Wie wird aber nun in der Stadt Leipzig die Zielvorgabe des Beigeordneten für Finanzen umgesetzt? Aussagen finden Sie dazu auf Seite 11 der Vorlage: „Trotz des gegenwärtigen Platzbedarfs von Krippenplätzen in Höhe von 47,5 % wird für das Folgejahr die Bedarfsquote auf 44 % festgelegt. Damit wird die Umsetzung des Stadtratsbeschlusses zur Kindertagesstättenplanung für den Zeitraum 2000/2001 konsequent fortgesetzt. (Diesen Beschluss gibt es in der Form nicht.) Anspruch auf einen Krippenplatz haben zukünftig

- Kinder, deren Eltern berufstätig sind

- oder sich in Aus- und Weiterbildung befinden sowie

- Familien mit besonderem Hilfebedarf.“

Nach unserer Interpretation werden mit der Festlegung von Zugangskriterien für einen Krippenplatz die gesetzlichen Regelungen des Kindertagesstättengesetzes nicht mehr eingehalten.

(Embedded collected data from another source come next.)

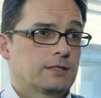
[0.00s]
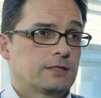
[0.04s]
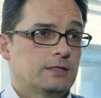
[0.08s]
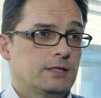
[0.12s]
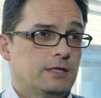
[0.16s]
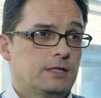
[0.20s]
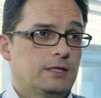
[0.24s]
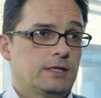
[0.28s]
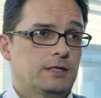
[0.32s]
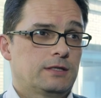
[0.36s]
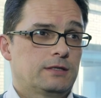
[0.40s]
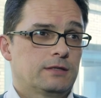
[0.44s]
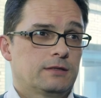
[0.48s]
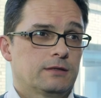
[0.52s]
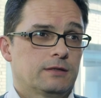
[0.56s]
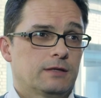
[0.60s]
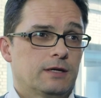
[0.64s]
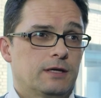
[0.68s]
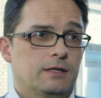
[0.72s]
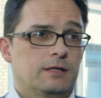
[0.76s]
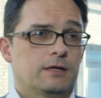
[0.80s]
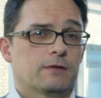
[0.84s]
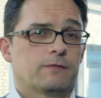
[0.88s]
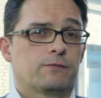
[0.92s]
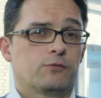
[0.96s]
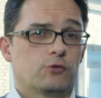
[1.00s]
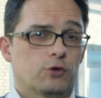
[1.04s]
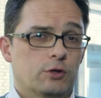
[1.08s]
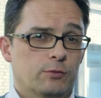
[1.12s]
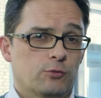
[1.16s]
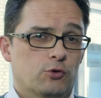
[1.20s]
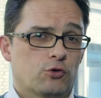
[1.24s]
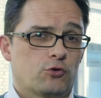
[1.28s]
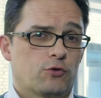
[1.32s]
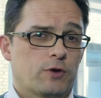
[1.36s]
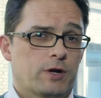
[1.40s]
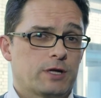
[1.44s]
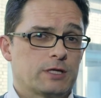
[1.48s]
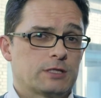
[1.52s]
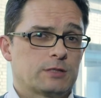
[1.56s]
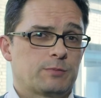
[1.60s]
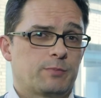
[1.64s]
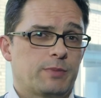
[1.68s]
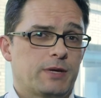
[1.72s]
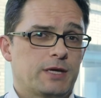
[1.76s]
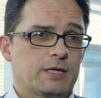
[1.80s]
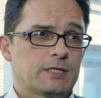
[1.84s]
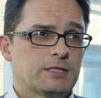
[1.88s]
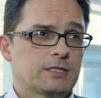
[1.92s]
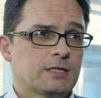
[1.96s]
needed in the affordable credit
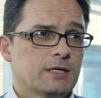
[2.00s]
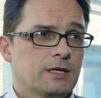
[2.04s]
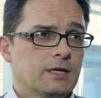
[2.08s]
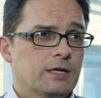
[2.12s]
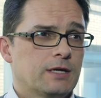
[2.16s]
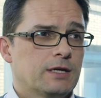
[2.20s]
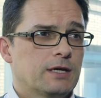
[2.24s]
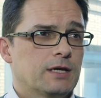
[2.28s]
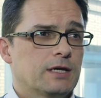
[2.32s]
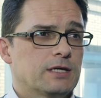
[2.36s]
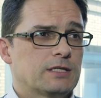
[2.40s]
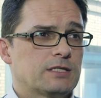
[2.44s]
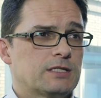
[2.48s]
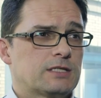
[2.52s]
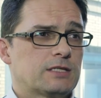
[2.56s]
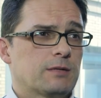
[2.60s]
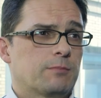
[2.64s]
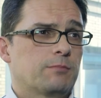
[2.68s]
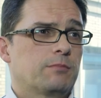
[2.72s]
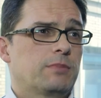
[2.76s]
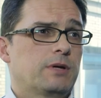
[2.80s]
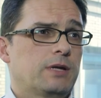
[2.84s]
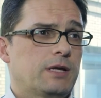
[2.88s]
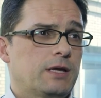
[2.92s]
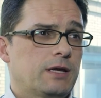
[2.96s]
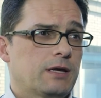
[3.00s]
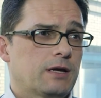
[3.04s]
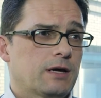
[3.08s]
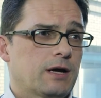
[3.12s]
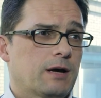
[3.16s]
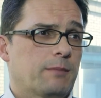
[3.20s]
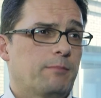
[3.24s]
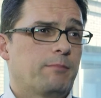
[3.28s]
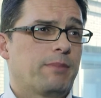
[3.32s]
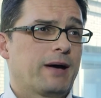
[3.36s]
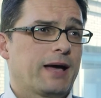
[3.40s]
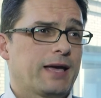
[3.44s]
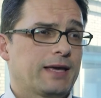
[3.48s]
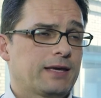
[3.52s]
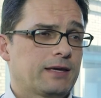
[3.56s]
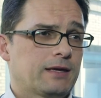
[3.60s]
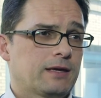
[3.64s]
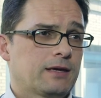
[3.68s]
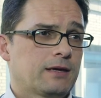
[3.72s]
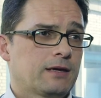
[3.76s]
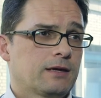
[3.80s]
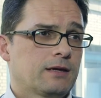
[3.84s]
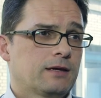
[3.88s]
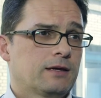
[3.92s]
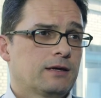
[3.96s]
space is somebody, a
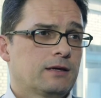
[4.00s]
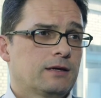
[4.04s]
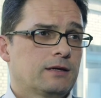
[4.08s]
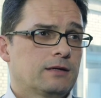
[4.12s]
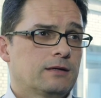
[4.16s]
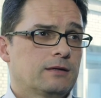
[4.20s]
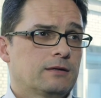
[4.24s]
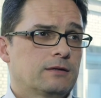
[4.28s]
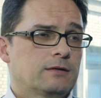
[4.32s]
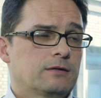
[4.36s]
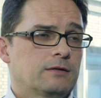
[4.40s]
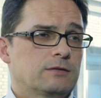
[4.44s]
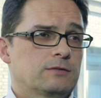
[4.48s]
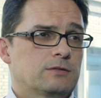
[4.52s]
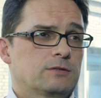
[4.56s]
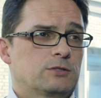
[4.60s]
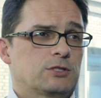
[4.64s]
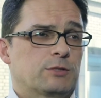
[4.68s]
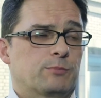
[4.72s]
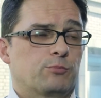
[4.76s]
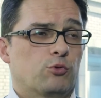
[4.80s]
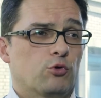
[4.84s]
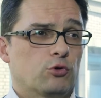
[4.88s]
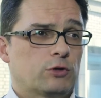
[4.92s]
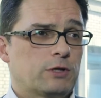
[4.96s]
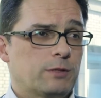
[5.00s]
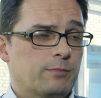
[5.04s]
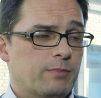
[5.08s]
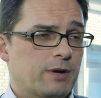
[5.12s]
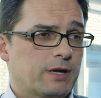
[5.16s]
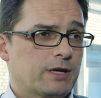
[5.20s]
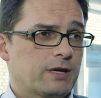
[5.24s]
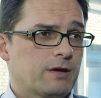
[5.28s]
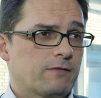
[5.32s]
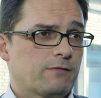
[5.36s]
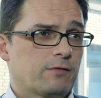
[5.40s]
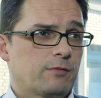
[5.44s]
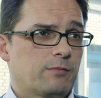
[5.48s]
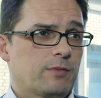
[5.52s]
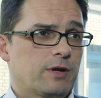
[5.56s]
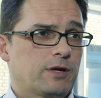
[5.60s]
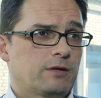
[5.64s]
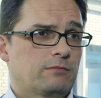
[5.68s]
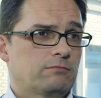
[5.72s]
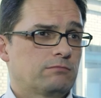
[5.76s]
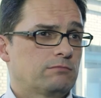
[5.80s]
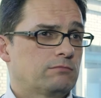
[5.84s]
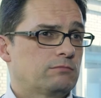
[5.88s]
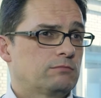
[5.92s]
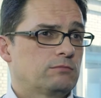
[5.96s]
bank, supported by
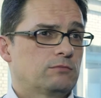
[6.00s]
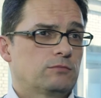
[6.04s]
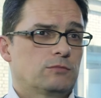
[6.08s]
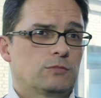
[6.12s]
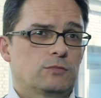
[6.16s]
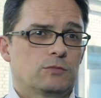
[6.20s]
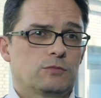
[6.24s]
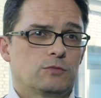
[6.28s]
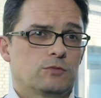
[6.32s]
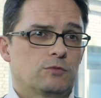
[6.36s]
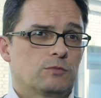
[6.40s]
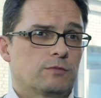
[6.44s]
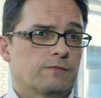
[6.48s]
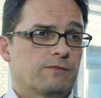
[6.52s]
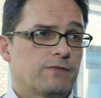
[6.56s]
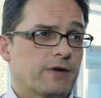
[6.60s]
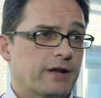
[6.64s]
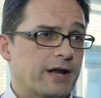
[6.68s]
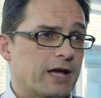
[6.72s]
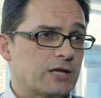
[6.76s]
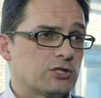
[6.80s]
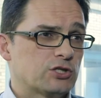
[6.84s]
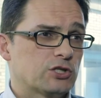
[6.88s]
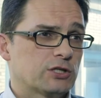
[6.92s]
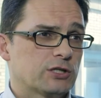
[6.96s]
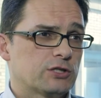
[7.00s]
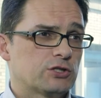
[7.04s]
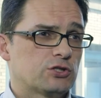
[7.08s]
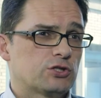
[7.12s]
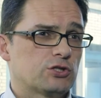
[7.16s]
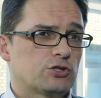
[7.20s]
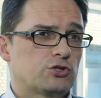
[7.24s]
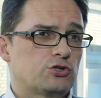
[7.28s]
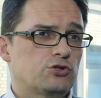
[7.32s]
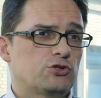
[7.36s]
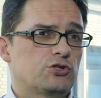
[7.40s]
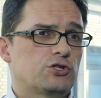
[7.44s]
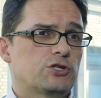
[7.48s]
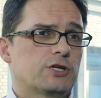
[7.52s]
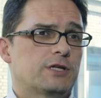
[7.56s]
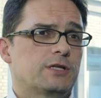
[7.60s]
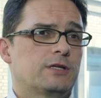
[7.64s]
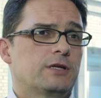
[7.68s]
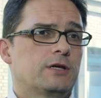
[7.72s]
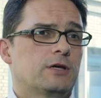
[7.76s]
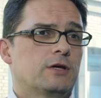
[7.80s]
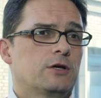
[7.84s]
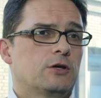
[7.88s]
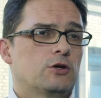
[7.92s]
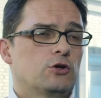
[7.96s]
government, financial
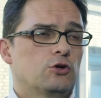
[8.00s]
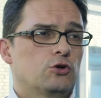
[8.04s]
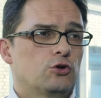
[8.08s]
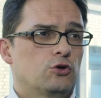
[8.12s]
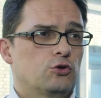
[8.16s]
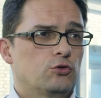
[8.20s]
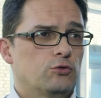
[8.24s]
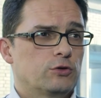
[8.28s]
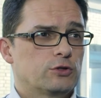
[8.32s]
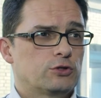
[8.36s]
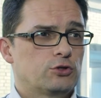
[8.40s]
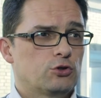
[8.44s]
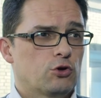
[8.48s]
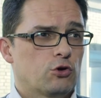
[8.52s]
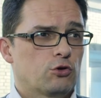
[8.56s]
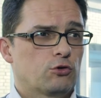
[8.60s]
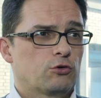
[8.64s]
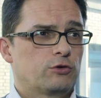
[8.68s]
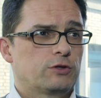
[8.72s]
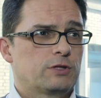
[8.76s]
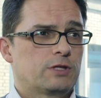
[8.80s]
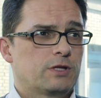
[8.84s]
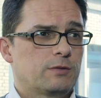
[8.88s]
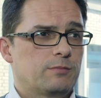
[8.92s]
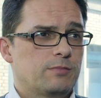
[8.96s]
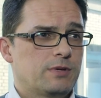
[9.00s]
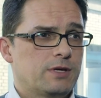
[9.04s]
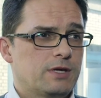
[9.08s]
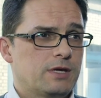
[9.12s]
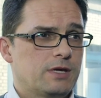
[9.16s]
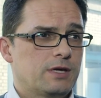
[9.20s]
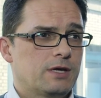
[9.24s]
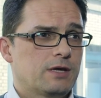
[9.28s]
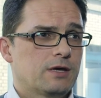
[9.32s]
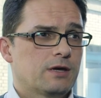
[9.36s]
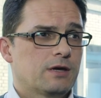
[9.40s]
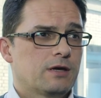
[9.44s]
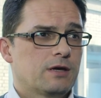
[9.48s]
institution, who is not going to be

Dort heißt es im § 3 (2): „... Es gehört zu den Pflichtaufgaben des örtlichen Trägers der Jugendhilfe, für ein bedarfsgerechtes Angebot an Kindertageseinrichtungen zur Betreuung von Kindern unter 3 Jahren und für schulpflichtige Kinder bis zur Vollendung der 4. Klasse zu sorgen...“ Ich wiederhole noch einmal, der Bedarf liegt bei 47,5 %. Diese Zahl müsste also für die Bedarfsplanung zugrunde gelegt werden. Plätze stehen aber nur für 44 % der Kinder zur Verfügung. Das ist kein bedarfsgerechtes Angebot. Ca. 500 Eltern werden aufgrund der Zugangskriterien ihre Kinder nicht mehr in Krippen unterbringen können. Für diese Eltern verschlechtern sich damit auch die Chancen auf einen Arbeitsplatz. Für Herrn Kaminski kein Problem, schließlich ist die Kindeserziehung „eine klassische Aufgabe der Familie“. Deshalb sollen die Eltern (gemeint sind natürlich die Frauen) ihre Kinder wenigstens in den ersten drei Jahren zu Hause behalten. Alleinerziehende Frauen oder auch Elternpaare, die nicht wissen, wie sie ihren Lebensunterhalt ohne Berufstätigkeit bestreiten sollen, sehen das natürlich anders. Darüber hinaus macht es ja auch aus pädagogischer Sicht Sinn, gerade Kinder aus Elternhäusern, wo die Eltern arbeitslos sind, für einige Stunden am Tag außerhalb der Familie in der Gemeinschaft von anderen Kindern zu betreuen.

Herr Oberbürgermeister, im Herbst vergangenen Jahres haben Sie aus Protest gegen die Kürzungsabsichten der Landesregierung in Leipzig symbolisch eine Kindertagesstätte geschlossen. Wir erwarten von Ihnen, dass Sie auch in Ihrem Verantwortungsbereich entsprechend des Mottos der von Ihnen unterstützten Aktionswoche Ihrer Partei „Keine Kürzungen bei den Kurzen“ handeln, zumal Sie auf die Einhaltung der Gesetzlichkeiten zu achten haben.